WHAT YOU NEED TO DO: Your answer must be only the lines below from the one containing "The speaker talks in French." through the one containing "[0:10.00-0:11.00]", copied exactly, with the pictures left out.

--- WORKING DATA Enclosed Below ---

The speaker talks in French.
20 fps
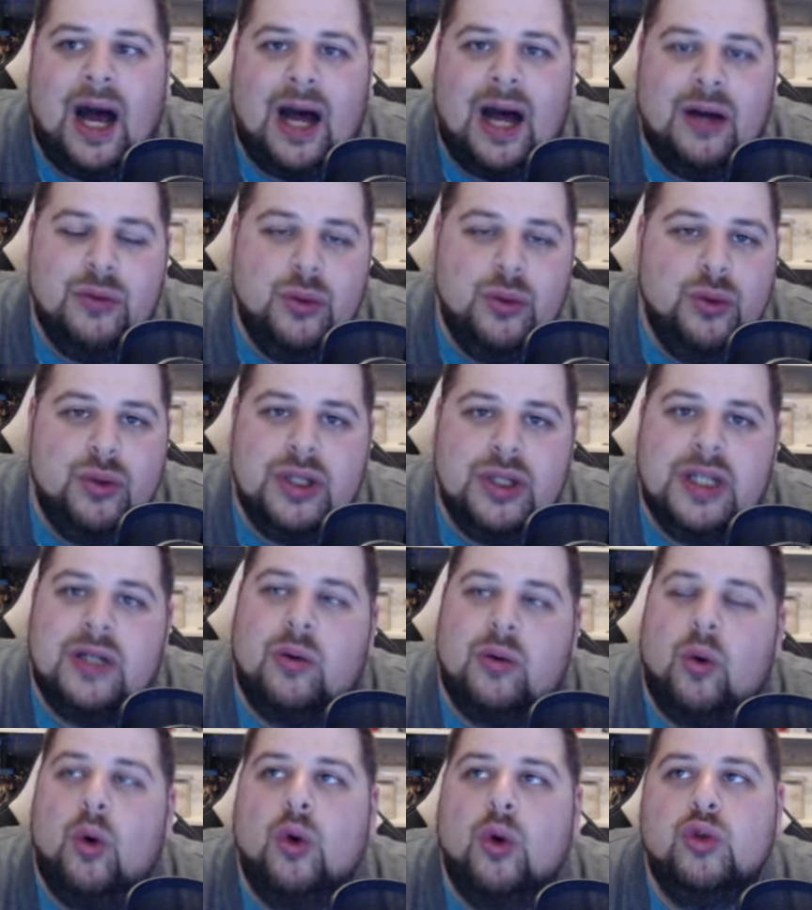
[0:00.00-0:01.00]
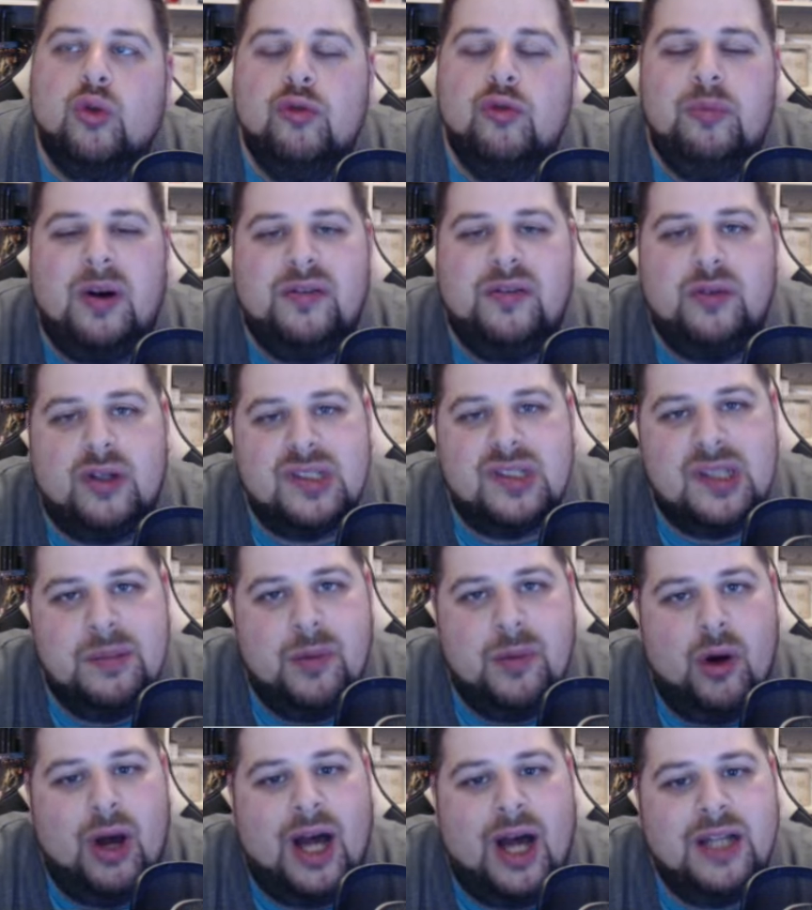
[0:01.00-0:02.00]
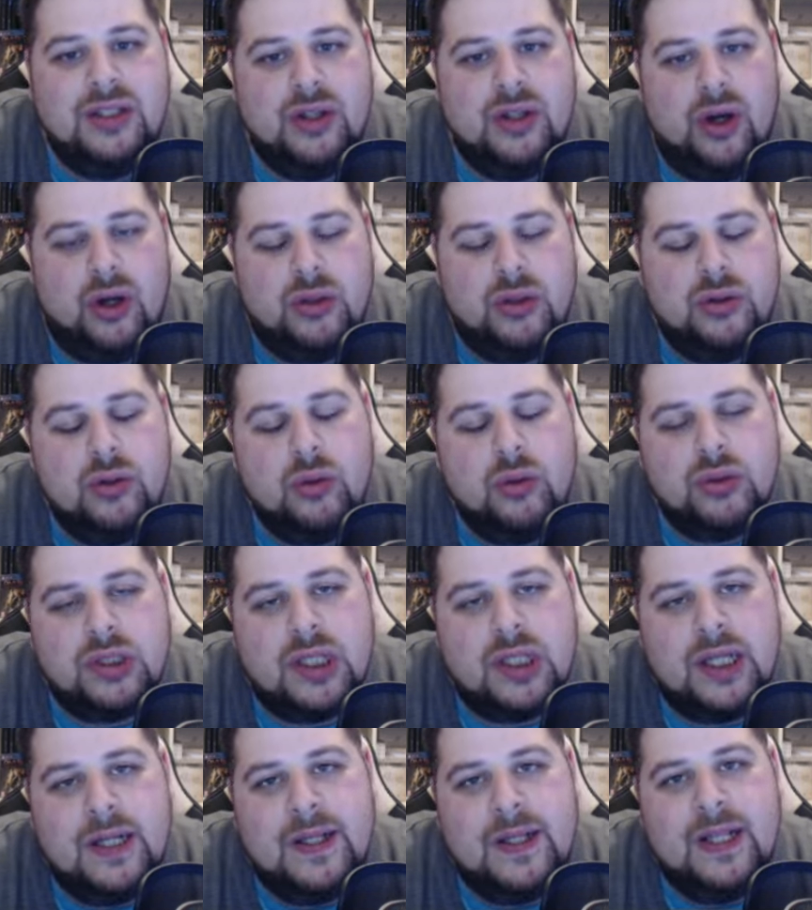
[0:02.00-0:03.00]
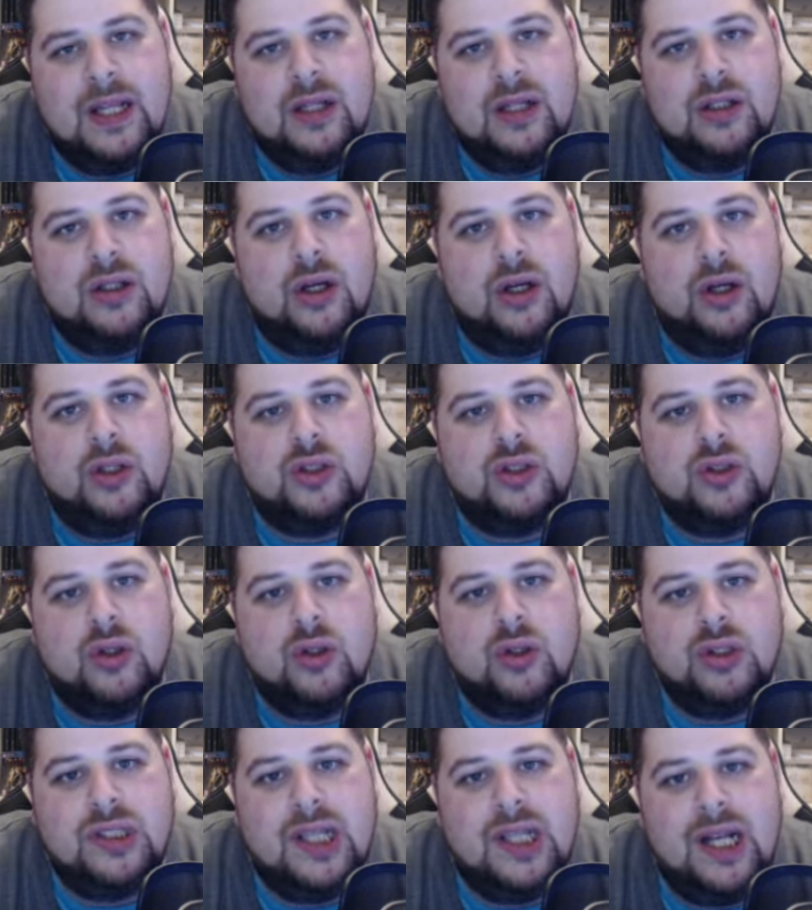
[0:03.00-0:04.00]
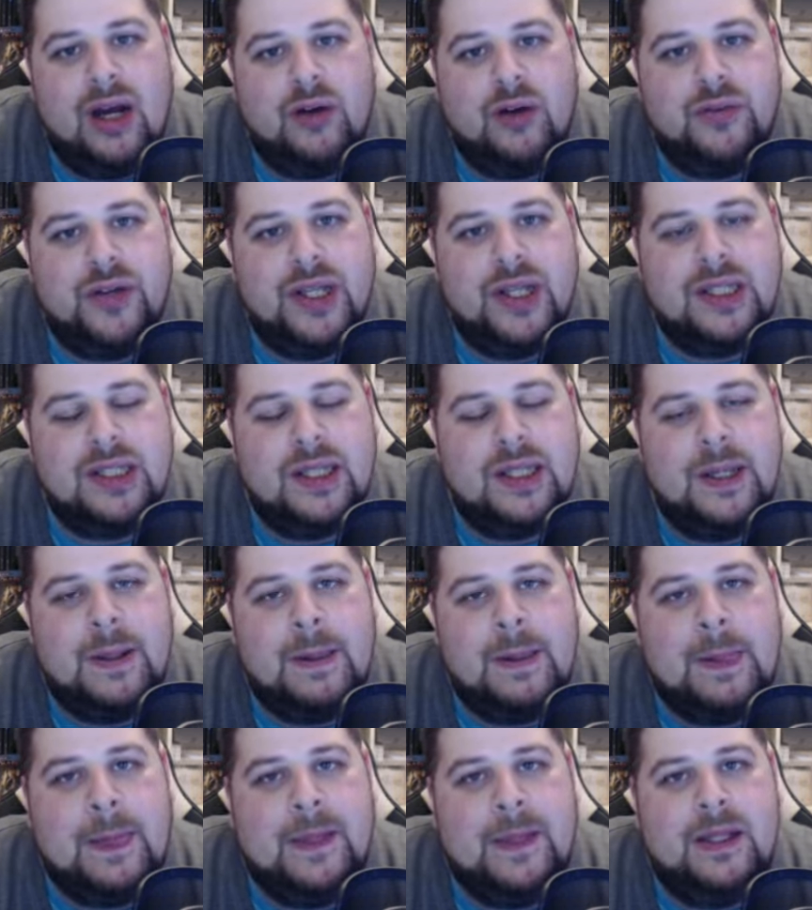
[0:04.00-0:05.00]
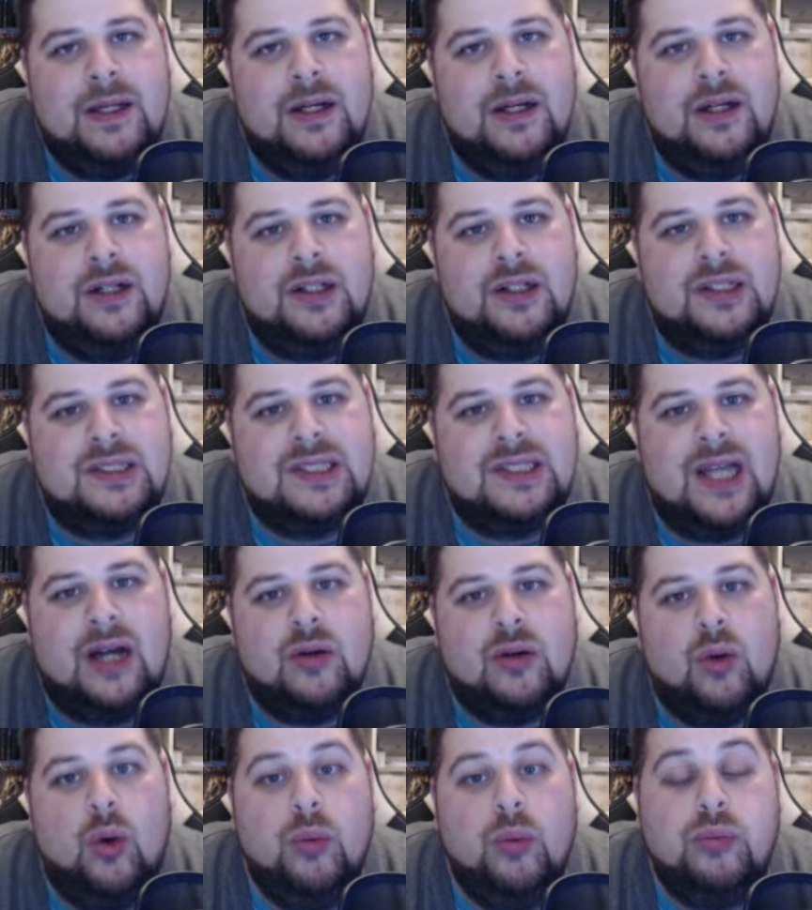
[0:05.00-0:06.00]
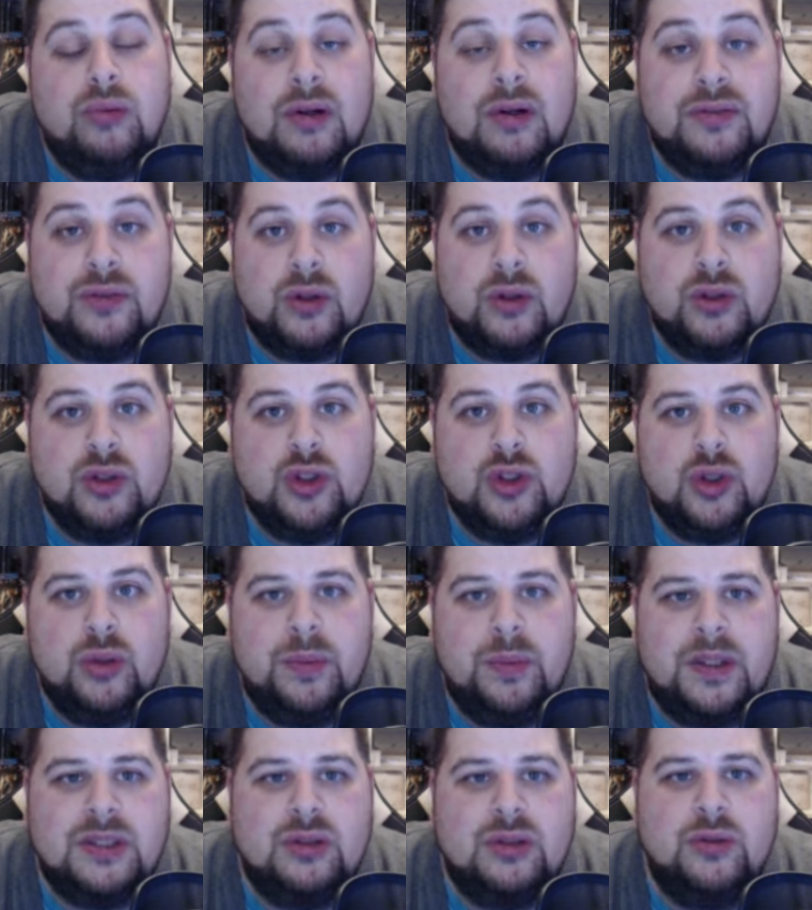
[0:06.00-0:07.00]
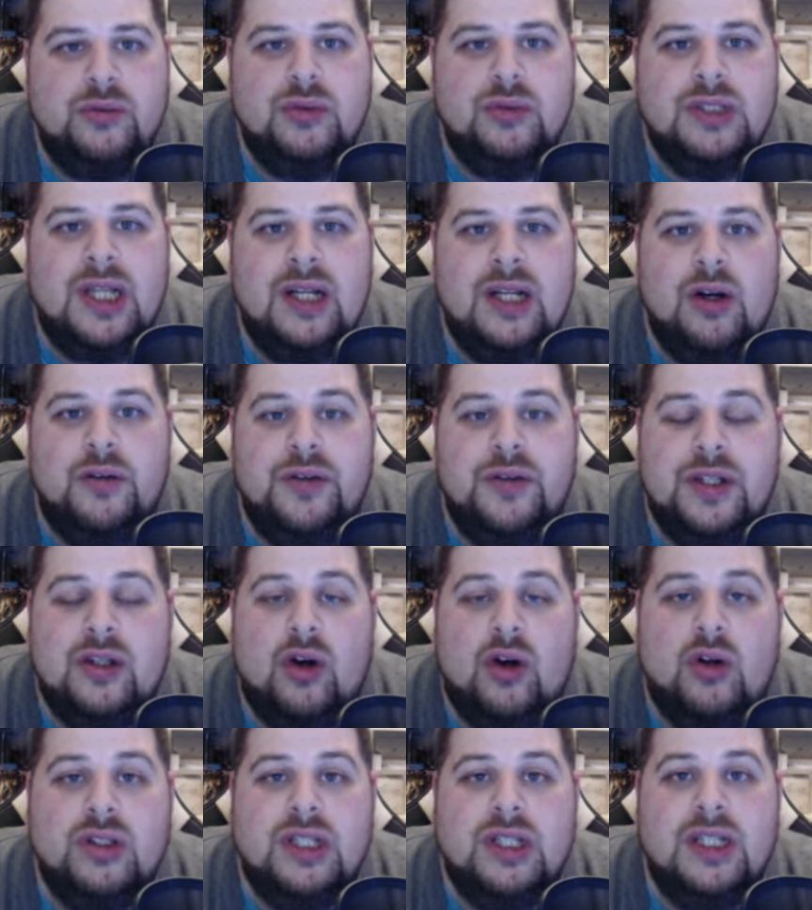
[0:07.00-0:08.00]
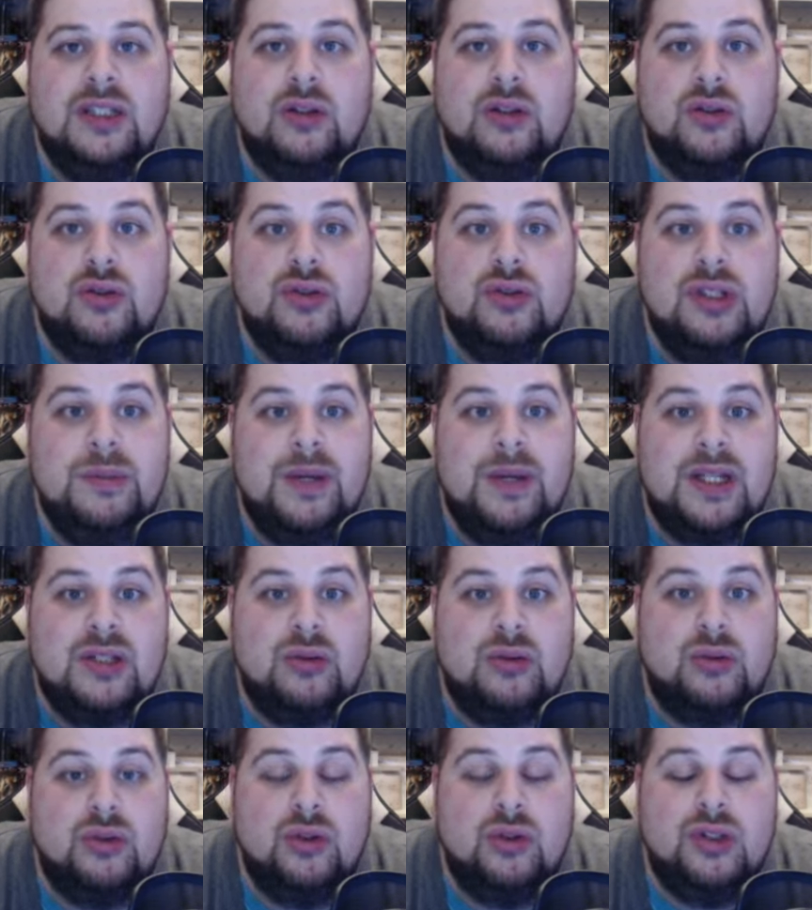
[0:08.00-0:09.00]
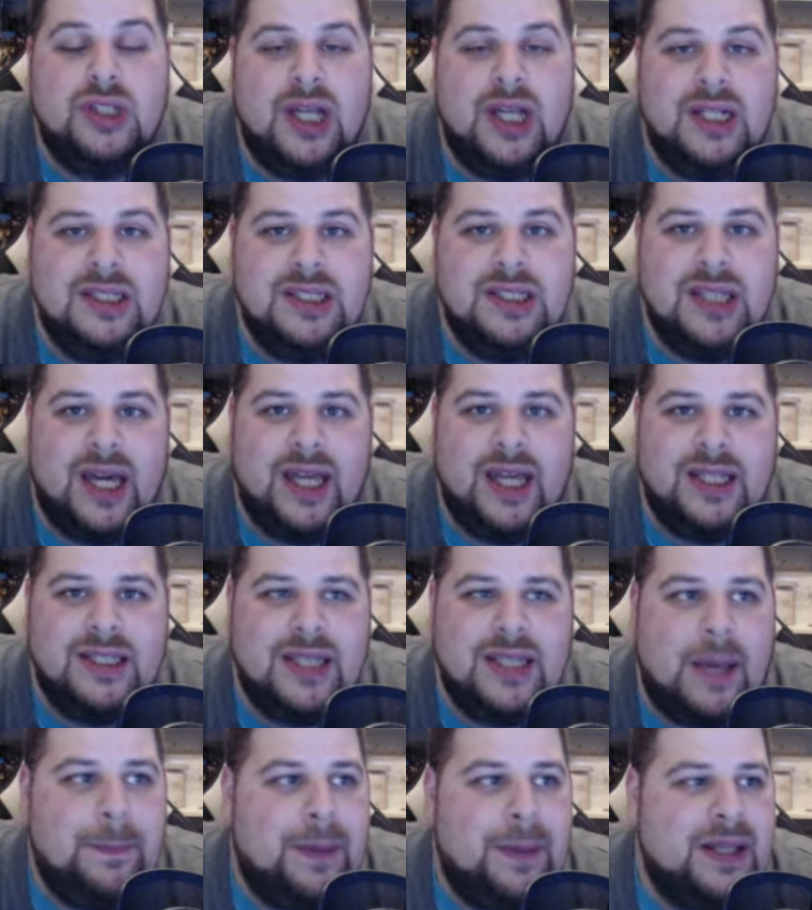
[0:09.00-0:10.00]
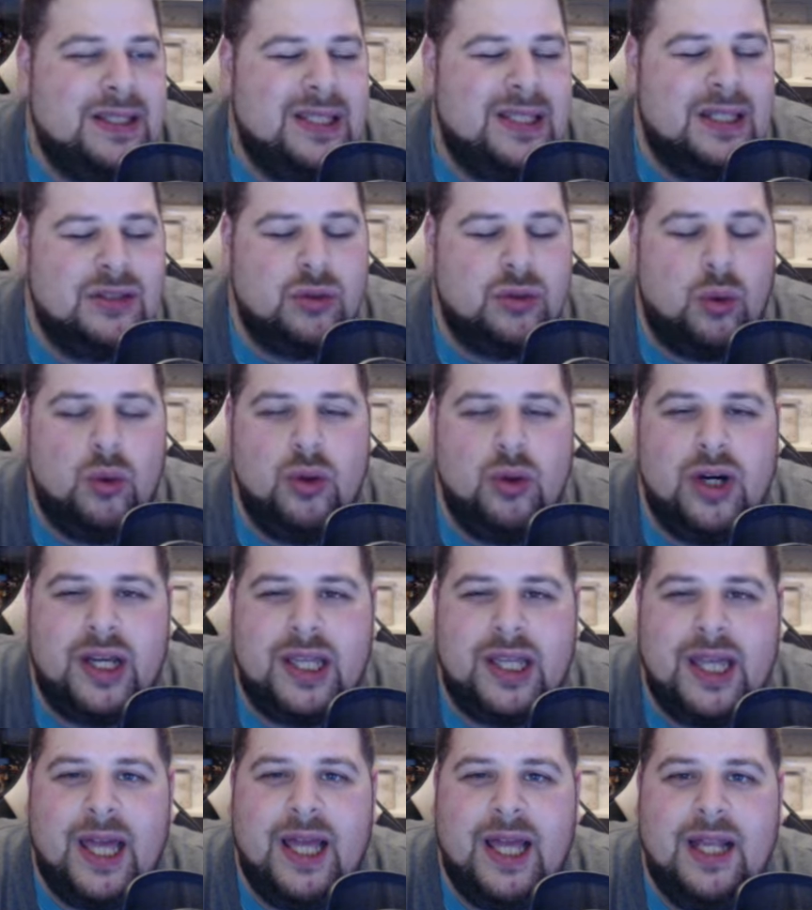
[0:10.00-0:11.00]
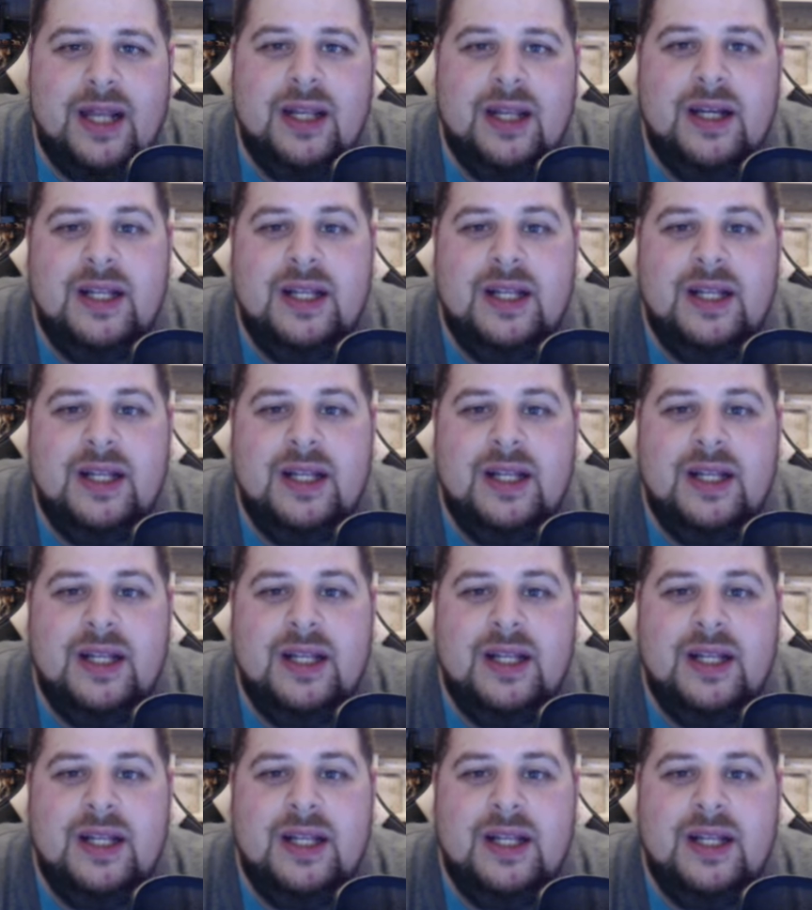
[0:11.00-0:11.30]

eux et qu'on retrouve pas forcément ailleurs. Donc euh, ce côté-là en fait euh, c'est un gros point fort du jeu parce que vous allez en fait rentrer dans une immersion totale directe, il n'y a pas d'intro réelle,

--- End of Enclosed WORKING DATA ---
--- WORKING DATA Enclosed Below ---

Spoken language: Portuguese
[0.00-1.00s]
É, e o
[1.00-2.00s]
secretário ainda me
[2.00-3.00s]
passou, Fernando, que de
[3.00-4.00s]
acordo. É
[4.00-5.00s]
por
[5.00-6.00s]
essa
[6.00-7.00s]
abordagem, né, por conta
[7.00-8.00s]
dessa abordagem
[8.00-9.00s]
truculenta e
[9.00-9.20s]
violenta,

--- End of Enclosed WORKING DATA ---

WRITTEN RESPONSE:
The speaker talks in French.
20 fps
[0:00.00-0:01.00]
[0:01.00-0:02.00]
[0:02.00-0:03.00]
[0:03.00-0:04.00]
[0:04.00-0:05.00]
[0:05.00-0:06.00]
[0:06.00-0:07.00]
[0:07.00-0:08.00]
[0:08.00-0:09.00]
[0:09.00-0:10.00]
[0:10.00-0:11.00]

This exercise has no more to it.